### Your task
Could you transcribe every record below exactly, leaving out the pictures?

### Material shown
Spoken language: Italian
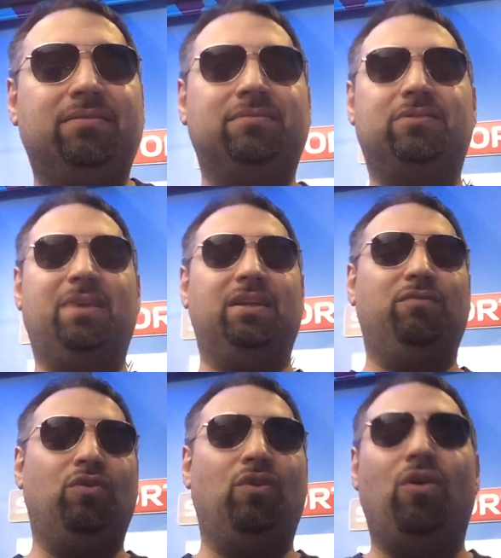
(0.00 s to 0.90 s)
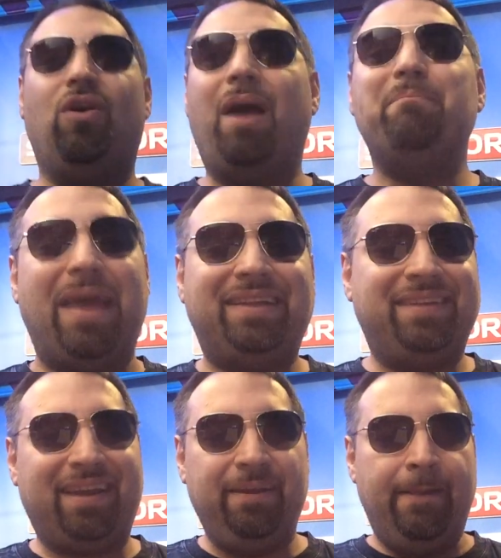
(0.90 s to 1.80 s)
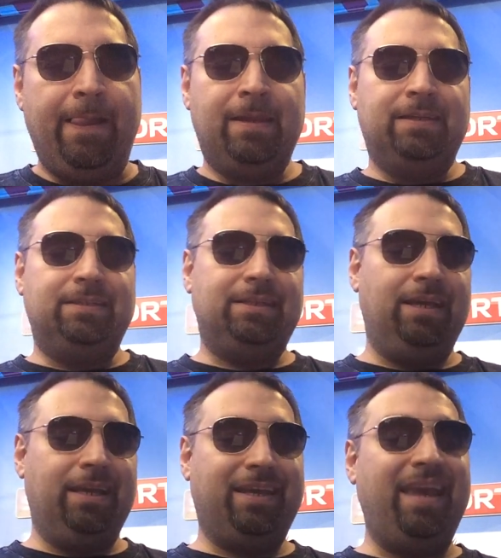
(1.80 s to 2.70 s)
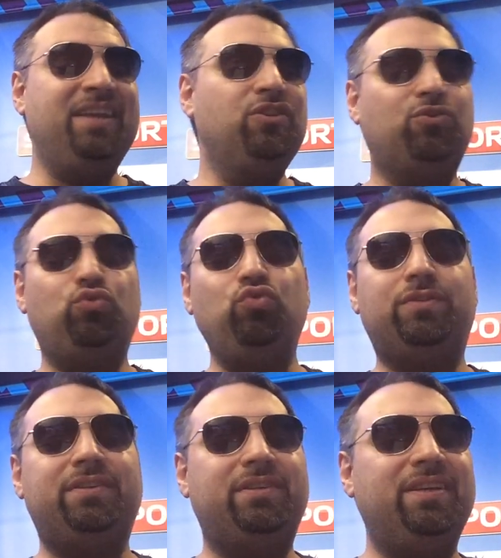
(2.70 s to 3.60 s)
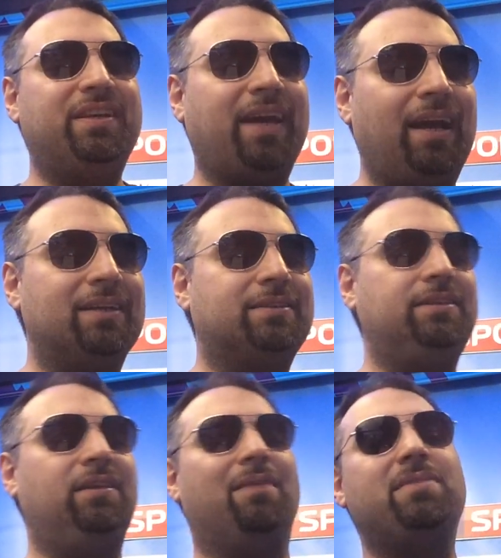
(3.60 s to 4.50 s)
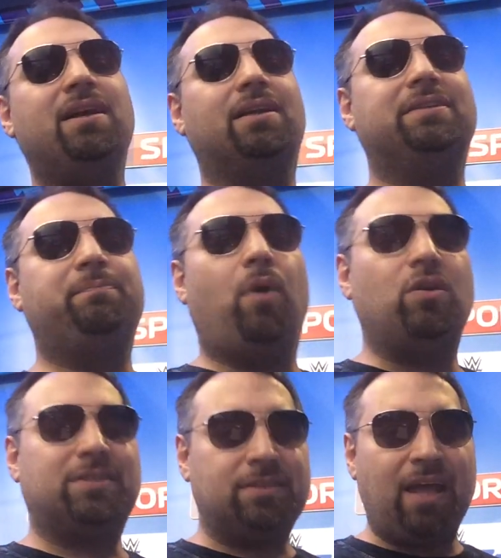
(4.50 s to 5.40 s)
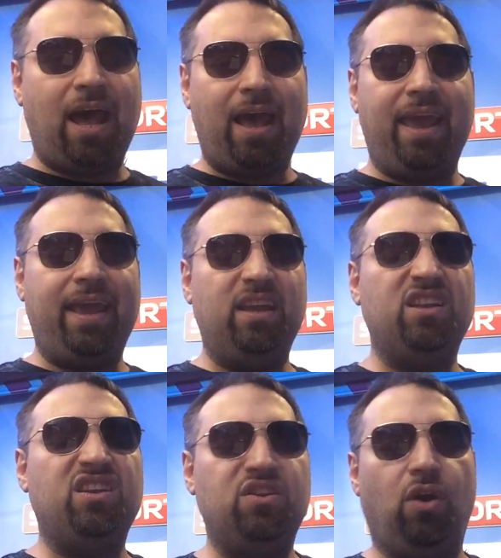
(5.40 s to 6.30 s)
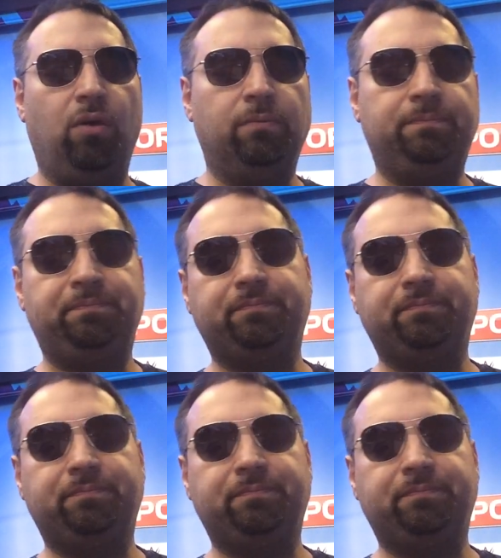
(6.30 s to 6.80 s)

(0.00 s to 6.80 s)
insomma, devo ammettere eh, che in tutti i casi la mia risposta è no.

### Task solution
Spoken language: Italian
(0.00 s to 0.90 s)
(0.90 s to 1.80 s)
(1.80 s to 2.70 s)
(2.70 s to 3.60 s)
(3.60 s to 4.50 s)
(4.50 s to 5.40 s)
(5.40 s to 6.30 s)
(6.30 s to 6.80 s)

(0.00 s to 6.80 s)
insomma, devo ammettere eh, che in tutti i casi la mia risposta è no.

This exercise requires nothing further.